A pilot project in 2017 produced a report suggesting name blind recruitment made no difference to outcomes, which prompted former Treasury Board president Scott Brison to declare that "the project did not uncover bias."
But it turned out the methodology was flawed. Departments had volunteered to take part in the pilot and knew their hiring decisions would be evaluated.
The Public Service Commission is still examining other random recruitment processes.
Some factors that serve to prevent people of colour from being hired by the federal government — the country's largest single employer — are harder to work around, said Andrew Griffith, a former director-general with Citizenship and Immigration Canada who has written extensively about the issue.
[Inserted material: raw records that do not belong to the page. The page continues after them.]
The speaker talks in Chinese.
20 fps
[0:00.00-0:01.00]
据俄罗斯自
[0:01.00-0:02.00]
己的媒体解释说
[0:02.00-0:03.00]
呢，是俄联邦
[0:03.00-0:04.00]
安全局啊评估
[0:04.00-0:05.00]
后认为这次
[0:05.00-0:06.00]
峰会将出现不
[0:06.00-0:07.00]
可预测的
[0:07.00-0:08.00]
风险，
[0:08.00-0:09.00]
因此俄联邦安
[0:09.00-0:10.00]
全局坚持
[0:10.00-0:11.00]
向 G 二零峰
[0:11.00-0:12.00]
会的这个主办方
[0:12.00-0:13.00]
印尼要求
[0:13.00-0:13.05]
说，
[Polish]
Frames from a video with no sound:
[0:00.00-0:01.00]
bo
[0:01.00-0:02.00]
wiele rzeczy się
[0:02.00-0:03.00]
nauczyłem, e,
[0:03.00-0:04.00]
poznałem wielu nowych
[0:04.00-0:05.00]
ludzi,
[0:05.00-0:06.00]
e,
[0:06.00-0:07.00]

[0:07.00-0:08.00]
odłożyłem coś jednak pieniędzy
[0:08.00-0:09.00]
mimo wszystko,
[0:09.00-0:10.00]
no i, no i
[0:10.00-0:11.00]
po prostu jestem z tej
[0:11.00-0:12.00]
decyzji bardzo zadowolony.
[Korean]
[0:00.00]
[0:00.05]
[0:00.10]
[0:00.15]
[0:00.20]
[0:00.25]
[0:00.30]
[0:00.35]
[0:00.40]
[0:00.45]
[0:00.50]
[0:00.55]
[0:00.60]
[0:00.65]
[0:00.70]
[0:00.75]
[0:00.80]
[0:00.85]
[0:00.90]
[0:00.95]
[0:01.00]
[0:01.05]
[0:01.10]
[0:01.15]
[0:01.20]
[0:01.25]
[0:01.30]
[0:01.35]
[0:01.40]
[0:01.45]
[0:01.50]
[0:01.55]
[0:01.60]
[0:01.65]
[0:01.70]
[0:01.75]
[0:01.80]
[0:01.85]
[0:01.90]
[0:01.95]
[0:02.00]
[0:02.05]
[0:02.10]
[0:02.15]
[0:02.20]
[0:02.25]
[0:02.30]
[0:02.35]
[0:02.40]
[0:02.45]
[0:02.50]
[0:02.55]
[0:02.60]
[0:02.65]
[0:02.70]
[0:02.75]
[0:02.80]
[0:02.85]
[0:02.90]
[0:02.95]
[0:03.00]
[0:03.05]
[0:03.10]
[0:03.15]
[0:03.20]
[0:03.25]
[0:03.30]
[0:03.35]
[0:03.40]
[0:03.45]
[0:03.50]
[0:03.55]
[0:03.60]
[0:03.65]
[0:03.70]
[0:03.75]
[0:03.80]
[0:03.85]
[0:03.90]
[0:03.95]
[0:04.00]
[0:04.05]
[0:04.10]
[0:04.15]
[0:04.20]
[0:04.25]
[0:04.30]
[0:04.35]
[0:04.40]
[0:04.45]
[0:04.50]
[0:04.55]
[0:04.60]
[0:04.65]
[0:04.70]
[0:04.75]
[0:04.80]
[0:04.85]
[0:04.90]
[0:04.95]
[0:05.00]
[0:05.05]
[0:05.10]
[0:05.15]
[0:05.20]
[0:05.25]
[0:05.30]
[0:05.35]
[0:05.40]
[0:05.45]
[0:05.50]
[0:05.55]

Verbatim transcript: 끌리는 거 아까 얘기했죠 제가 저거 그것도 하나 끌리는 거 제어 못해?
"There's a preference in the public service to hire Canadian citizens and not all visible minorities have become citizens yet," Griffith said. He said he believes that factor narrows the gap between the diversity of the general population and that of the federal public service.
Other factors that could be frustrating the push for a more diverse public service, he said, are language requirements and a need for regional representation in parts of Canada that are not so diverse.
That second factor could be less of a problem in the longer term, with a pandemic crisis forcing many civil servants to work from home. But Griffith said getting into government work is "just a long convoluted process."